Team Illz is full of cannabis enthusiasts like Andre Livingston, who was curating a 420-Tasting Menu in Delaware when he met Gooch. He is now Gooch’s personal chef. Damon Sanders, who has known Gooch since the second grade, is also a part of the non-profit.

“At first, I was shocked to learn that cannabis was a part of La Kia’s treatment plan, but later, the shock wore off and I really thought about what she’s been dealing with all these years,” Sanders says in a Facebook message. “To me, it makes perfect sense for her to advocate for medical marijuana because I’ve never known my friend to be a conventional thinker—in fact, I’ve always known her to be fully comfortable with challenging the status quo.”

Erica Pukatsch, Regional Manager of Canna Care Docs’ Pennsylvania and Delaware Region, says she’s met many patients dealing with multiple diseases, conditions, and symptoms, but none as unique as Gooch. Pukatsch says having outspoken patients is powerful in cannabis spaces.

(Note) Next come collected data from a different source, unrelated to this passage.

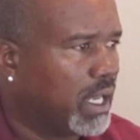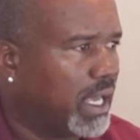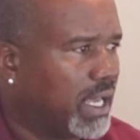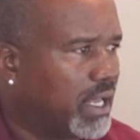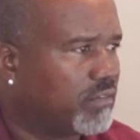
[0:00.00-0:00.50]

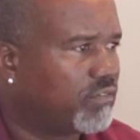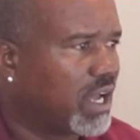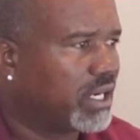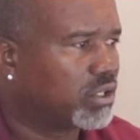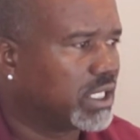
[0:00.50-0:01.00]
And
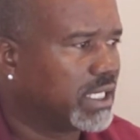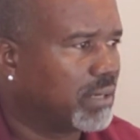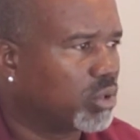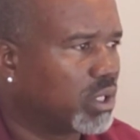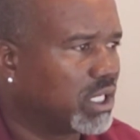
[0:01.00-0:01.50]
finally, I'm
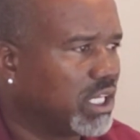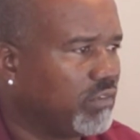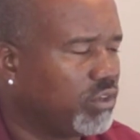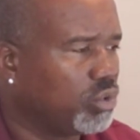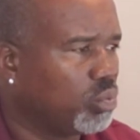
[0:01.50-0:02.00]
going to
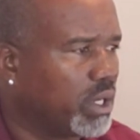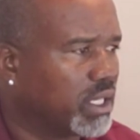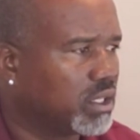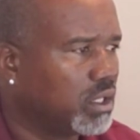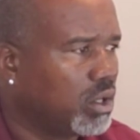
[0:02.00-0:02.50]
leave you
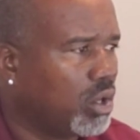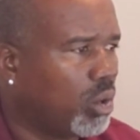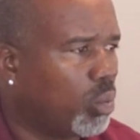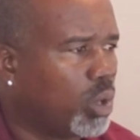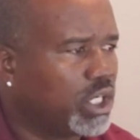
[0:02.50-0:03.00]
with
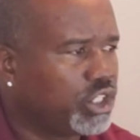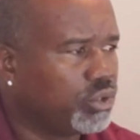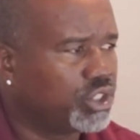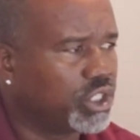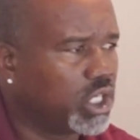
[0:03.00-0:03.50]
what you
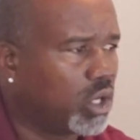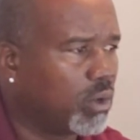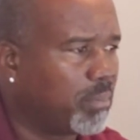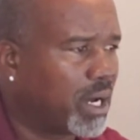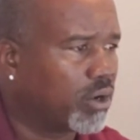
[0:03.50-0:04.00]
should know
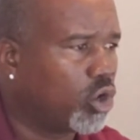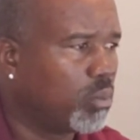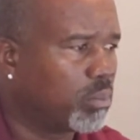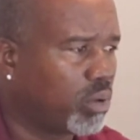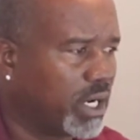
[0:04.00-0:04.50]
about
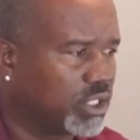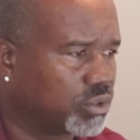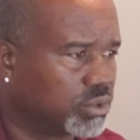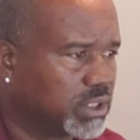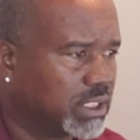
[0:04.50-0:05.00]
home
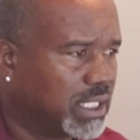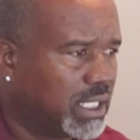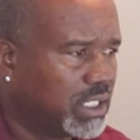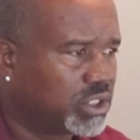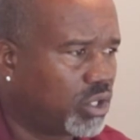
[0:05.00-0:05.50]
appraisals.
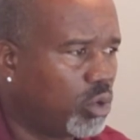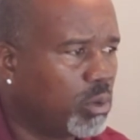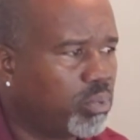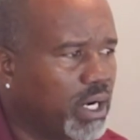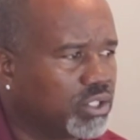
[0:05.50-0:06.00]
So home
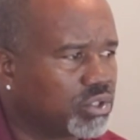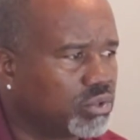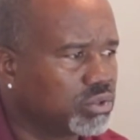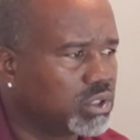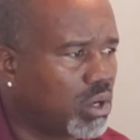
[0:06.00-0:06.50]

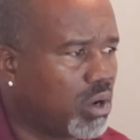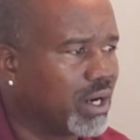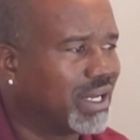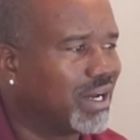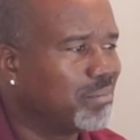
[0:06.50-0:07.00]
appraisals are
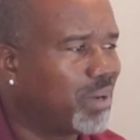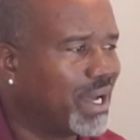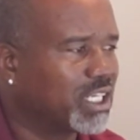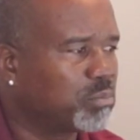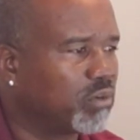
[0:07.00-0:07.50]
an
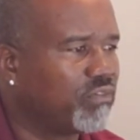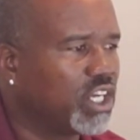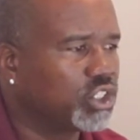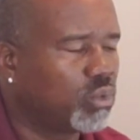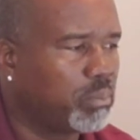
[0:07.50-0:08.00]
unbiased
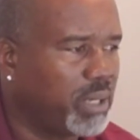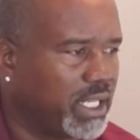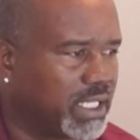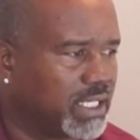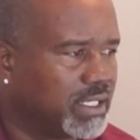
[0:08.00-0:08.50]
professional
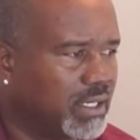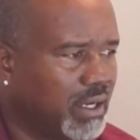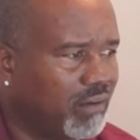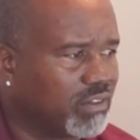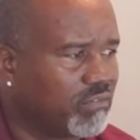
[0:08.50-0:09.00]
opinion
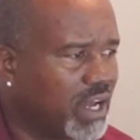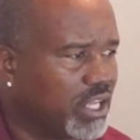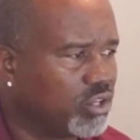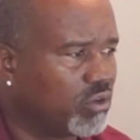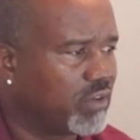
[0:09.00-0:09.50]
of the
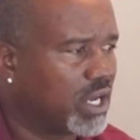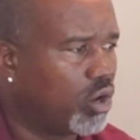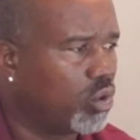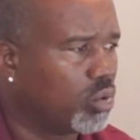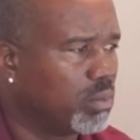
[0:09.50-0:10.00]
value of a
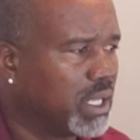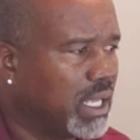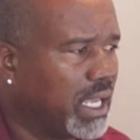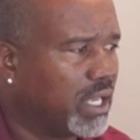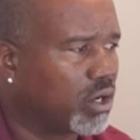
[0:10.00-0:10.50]
home
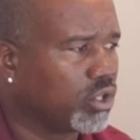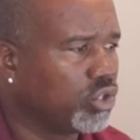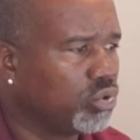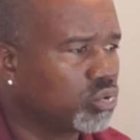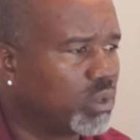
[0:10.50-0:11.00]
and are
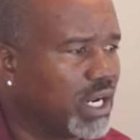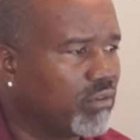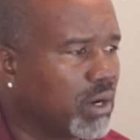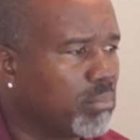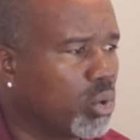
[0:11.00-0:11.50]
used
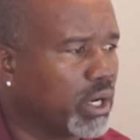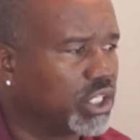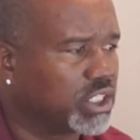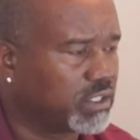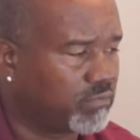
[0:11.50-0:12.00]
whenever a
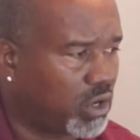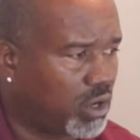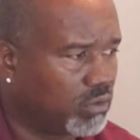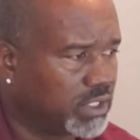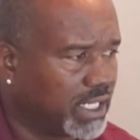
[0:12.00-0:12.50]
mortgage is
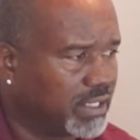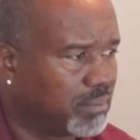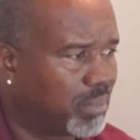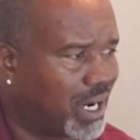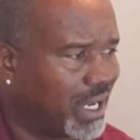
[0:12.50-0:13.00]
involved in the
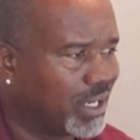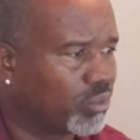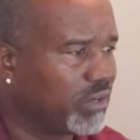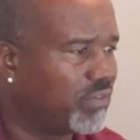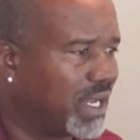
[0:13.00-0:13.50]
buying,
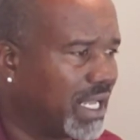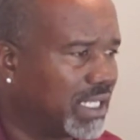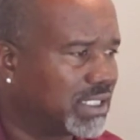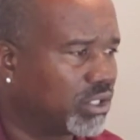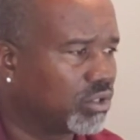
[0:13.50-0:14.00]

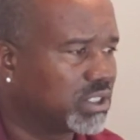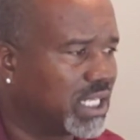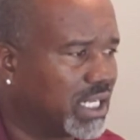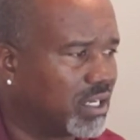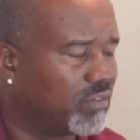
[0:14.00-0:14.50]
refinancing, or
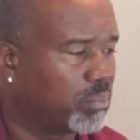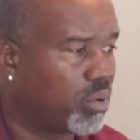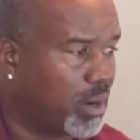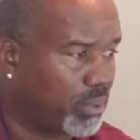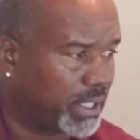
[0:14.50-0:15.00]
selling of a
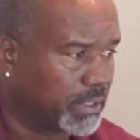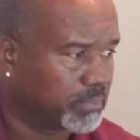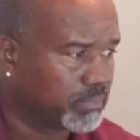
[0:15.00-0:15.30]
property.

“Simply put, every single voice matters,” Pukatsch says. “I believe that La Kia is not only advocating for all patients, but she’s especially advocating for minority patients,” said Pukatsch over email. “These patients are often much more hesitant to seek [medical marijuana] as a means to treat their ailments due to the years of racial disparity when it comes to consequences surrounding the possession and use of cannabis. To me, La Kia represents as a formidable leader for this group as well as all patients.”

Currently, Gooch is working on a weekly live radio show Twice Baked with her fiancé. She’s also working with the Oregon legislature to set up domestic trade to deliver more medical marijuana supplies to patients in states like Delaware. On top of that, she’s the Acting President of the Delaware NORML Women’s Alliance. Gooch also works as a cannabis consultant and life coach for chronic and terminal illness patients who use medical marijuana. She’s doing this all while spreading awareness about muscular dystrophy.